WORK ORDER :: Please set down only the lines below starting with the line with "[00:00:00.00 to 00:00:01.00]" and going on through the line with "[0:00.00-0:03.75]", verbatim and without pictures.

▬▬▬▬▬▬

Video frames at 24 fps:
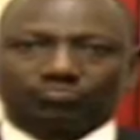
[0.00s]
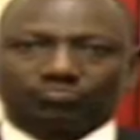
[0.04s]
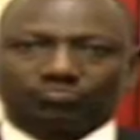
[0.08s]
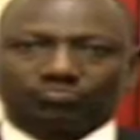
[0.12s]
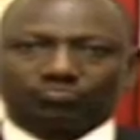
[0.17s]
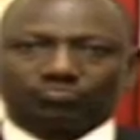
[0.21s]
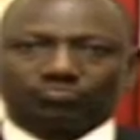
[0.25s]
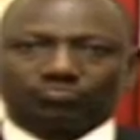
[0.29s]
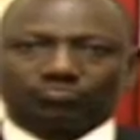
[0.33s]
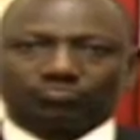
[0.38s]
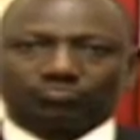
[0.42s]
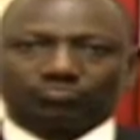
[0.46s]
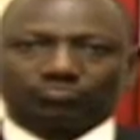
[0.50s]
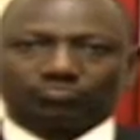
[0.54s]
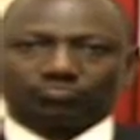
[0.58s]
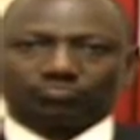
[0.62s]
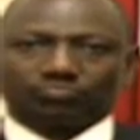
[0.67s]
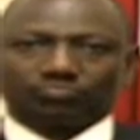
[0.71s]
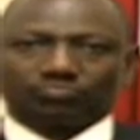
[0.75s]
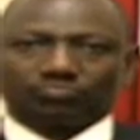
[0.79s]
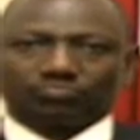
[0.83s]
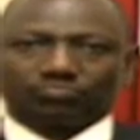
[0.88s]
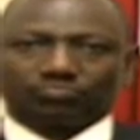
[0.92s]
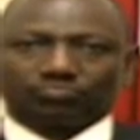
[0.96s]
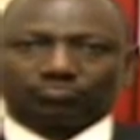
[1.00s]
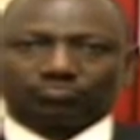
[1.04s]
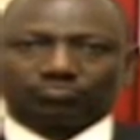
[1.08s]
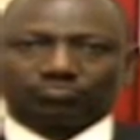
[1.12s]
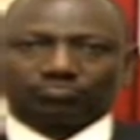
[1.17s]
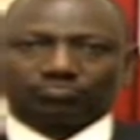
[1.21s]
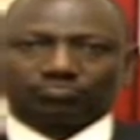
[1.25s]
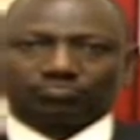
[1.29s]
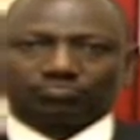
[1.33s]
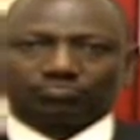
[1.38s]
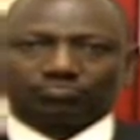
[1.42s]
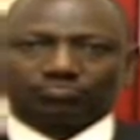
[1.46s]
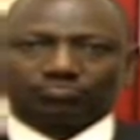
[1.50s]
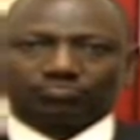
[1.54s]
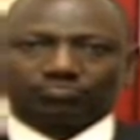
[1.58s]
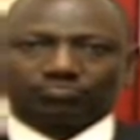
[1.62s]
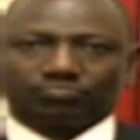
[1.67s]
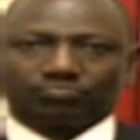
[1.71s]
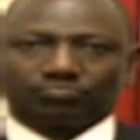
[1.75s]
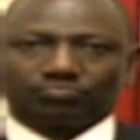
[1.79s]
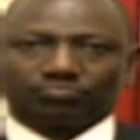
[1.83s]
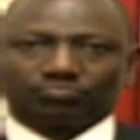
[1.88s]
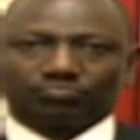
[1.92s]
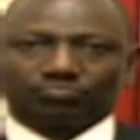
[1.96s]

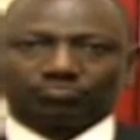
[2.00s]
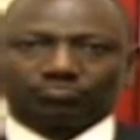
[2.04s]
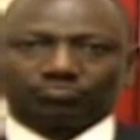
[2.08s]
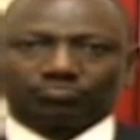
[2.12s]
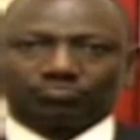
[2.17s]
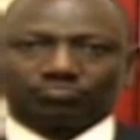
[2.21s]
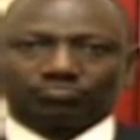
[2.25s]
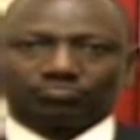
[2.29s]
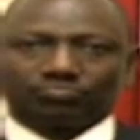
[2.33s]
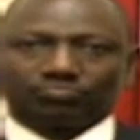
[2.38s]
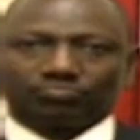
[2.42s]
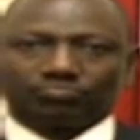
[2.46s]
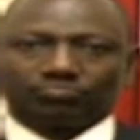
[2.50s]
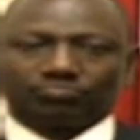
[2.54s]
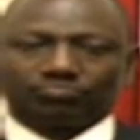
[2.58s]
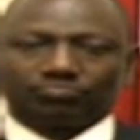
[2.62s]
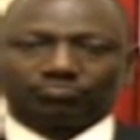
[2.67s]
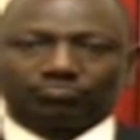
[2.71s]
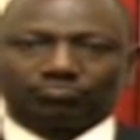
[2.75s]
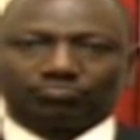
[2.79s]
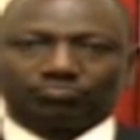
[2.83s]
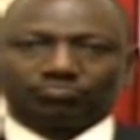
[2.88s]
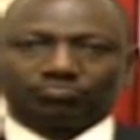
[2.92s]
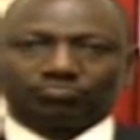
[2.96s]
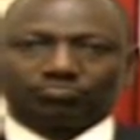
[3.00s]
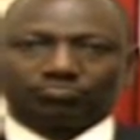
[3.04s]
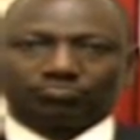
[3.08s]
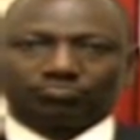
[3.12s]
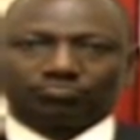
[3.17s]
No words are spoken by the person on screen.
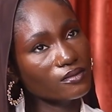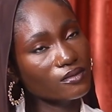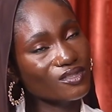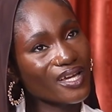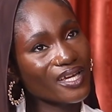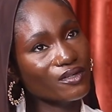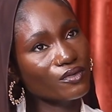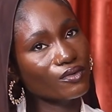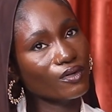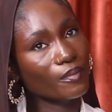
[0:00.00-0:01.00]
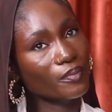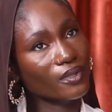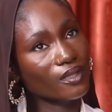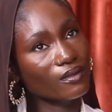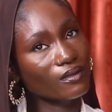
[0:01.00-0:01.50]
So I grew up
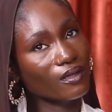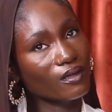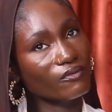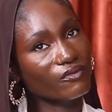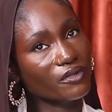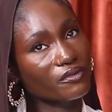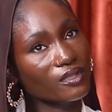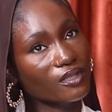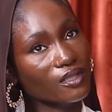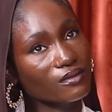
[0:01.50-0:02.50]
in a very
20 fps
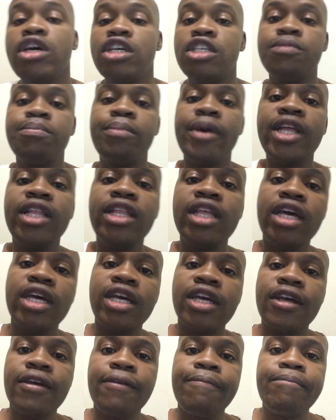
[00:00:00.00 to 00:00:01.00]

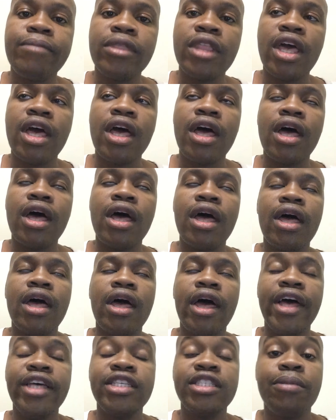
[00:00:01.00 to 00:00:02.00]
spending
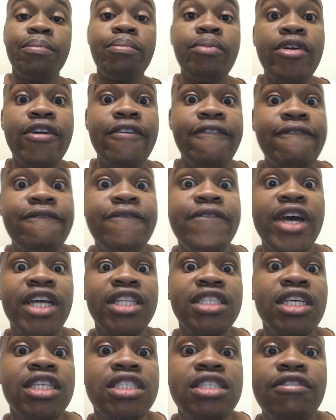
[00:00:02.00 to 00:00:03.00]
as a
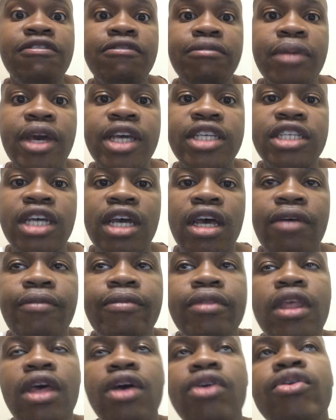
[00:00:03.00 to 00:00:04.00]
preventative measure
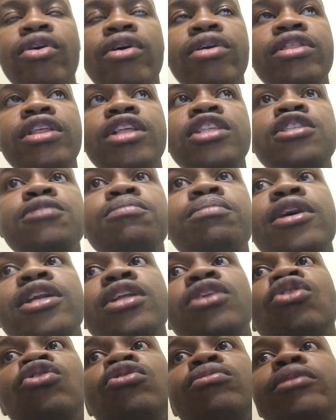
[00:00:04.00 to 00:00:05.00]
rather than
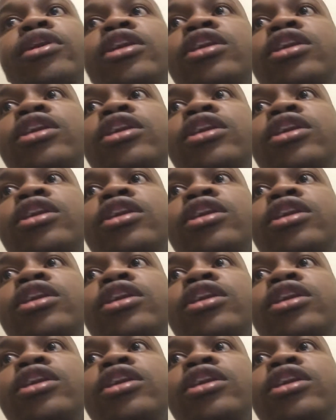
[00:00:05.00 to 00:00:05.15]
spending on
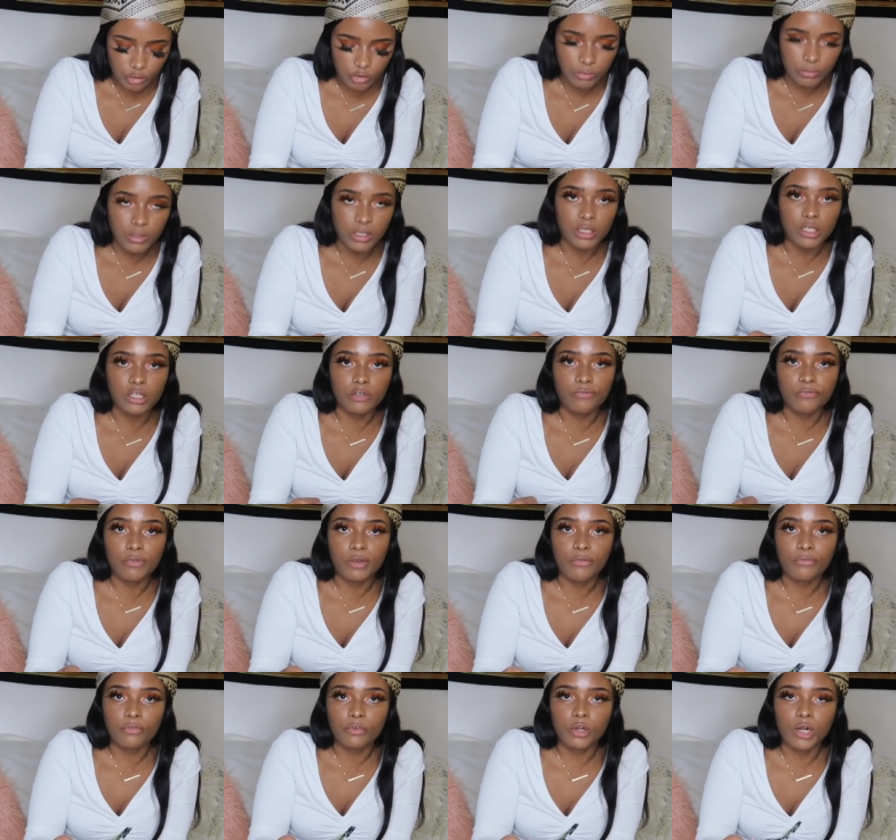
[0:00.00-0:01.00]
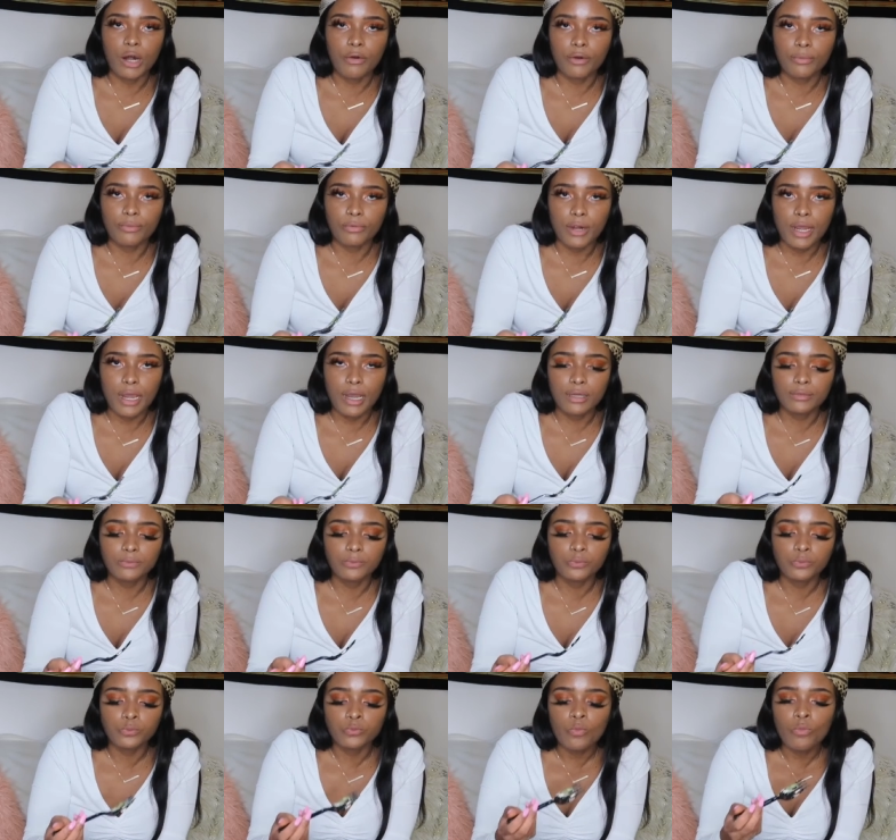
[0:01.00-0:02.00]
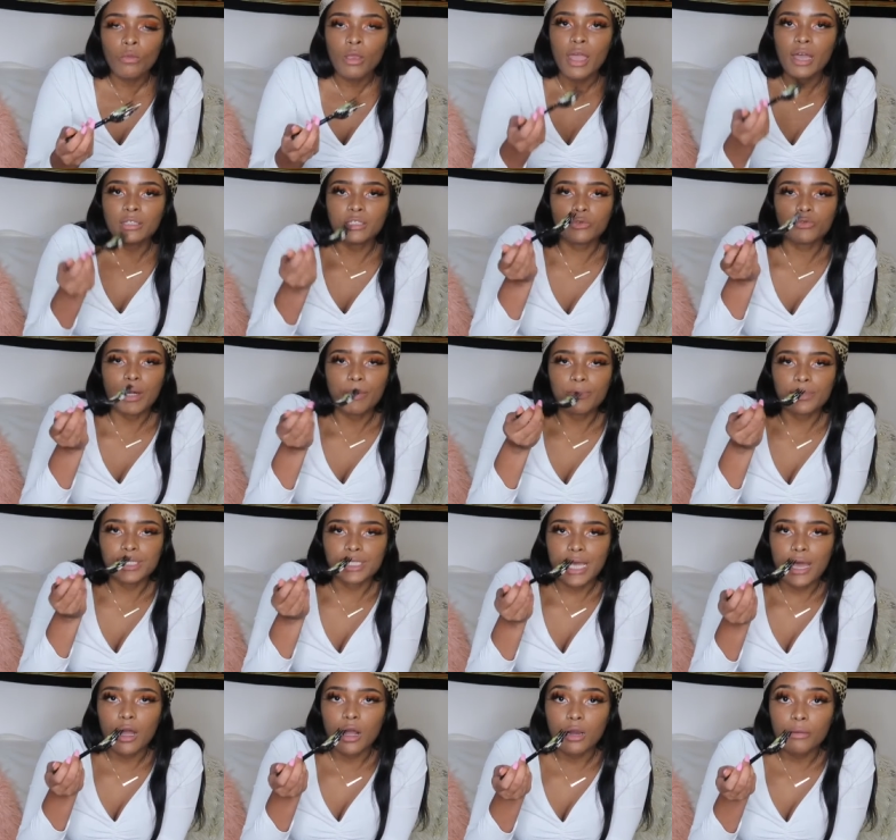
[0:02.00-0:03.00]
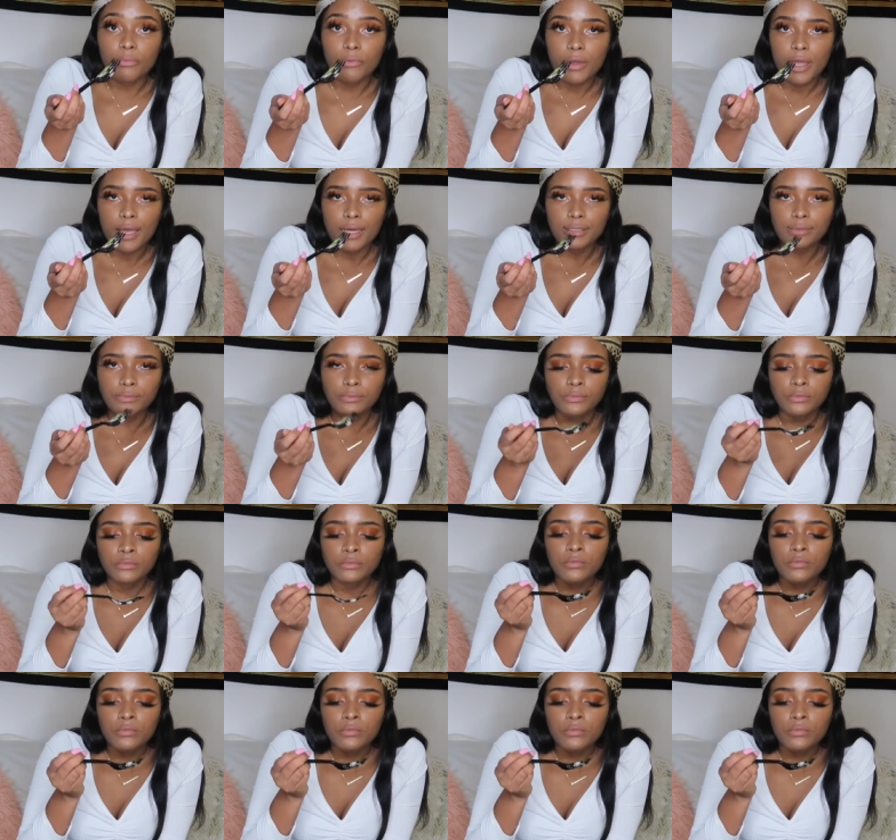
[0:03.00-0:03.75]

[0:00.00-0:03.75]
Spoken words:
you would be a good fit for our brand and to represent our brand.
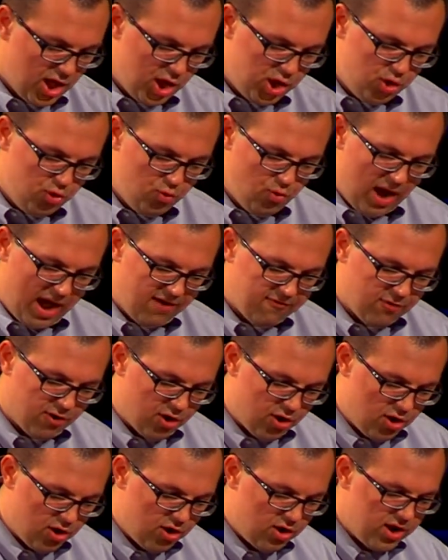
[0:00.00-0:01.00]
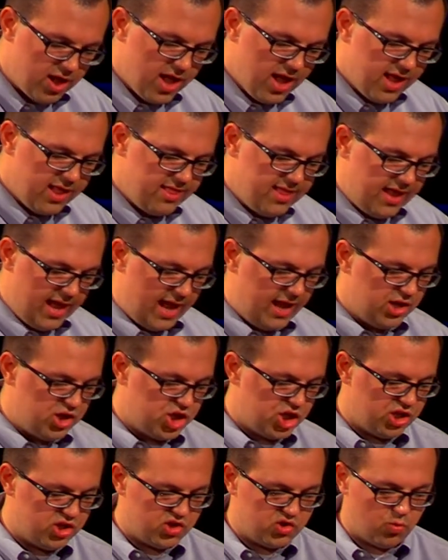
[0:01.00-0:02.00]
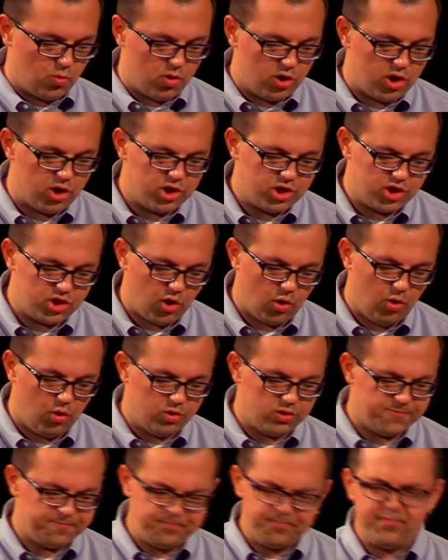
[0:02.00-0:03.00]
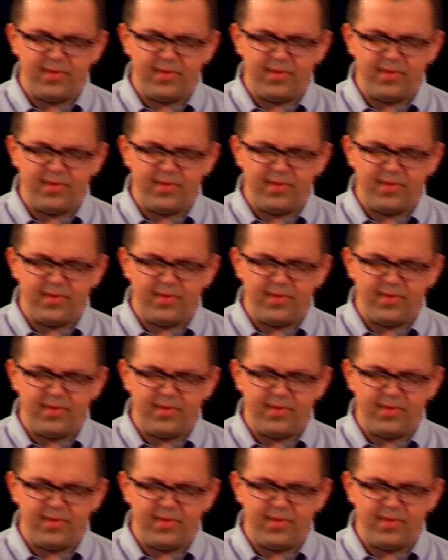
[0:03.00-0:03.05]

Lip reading: You have heard the ancients were told.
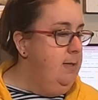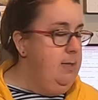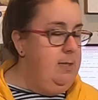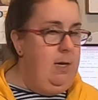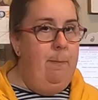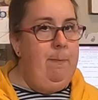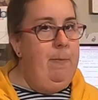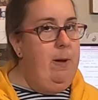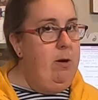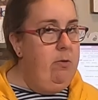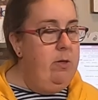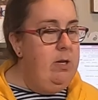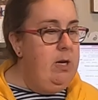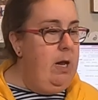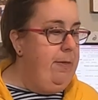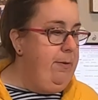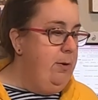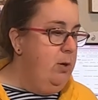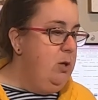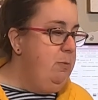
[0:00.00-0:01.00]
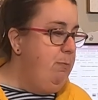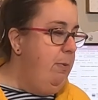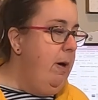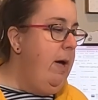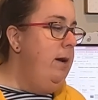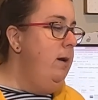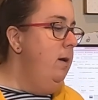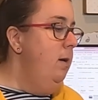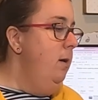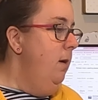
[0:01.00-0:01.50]
Some better than others,
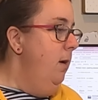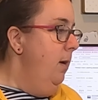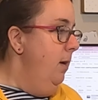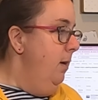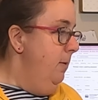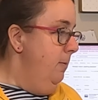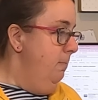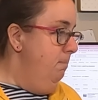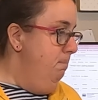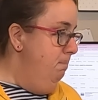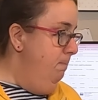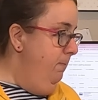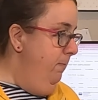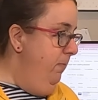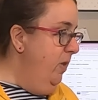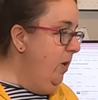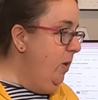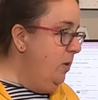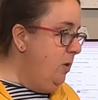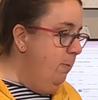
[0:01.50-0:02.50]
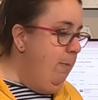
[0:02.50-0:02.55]
but those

▬▬▬▬▬▬

RESPONSE FOR THIS EXERCISE ::
[00:00:00.00 to 00:00:01.00]

[00:00:01.00 to 00:00:02.00]
spending
[00:00:02.00 to 00:00:03.00]
as a
[00:00:03.00 to 00:00:04.00]
preventative measure
[00:00:04.00 to 00:00:05.00]
rather than
[00:00:05.00 to 00:00:05.15]
spending on
[0:00.00-0:01.00]
[0:01.00-0:02.00]
[0:02.00-0:03.00]
[0:03.00-0:03.75]

[0:00.00-0:03.75]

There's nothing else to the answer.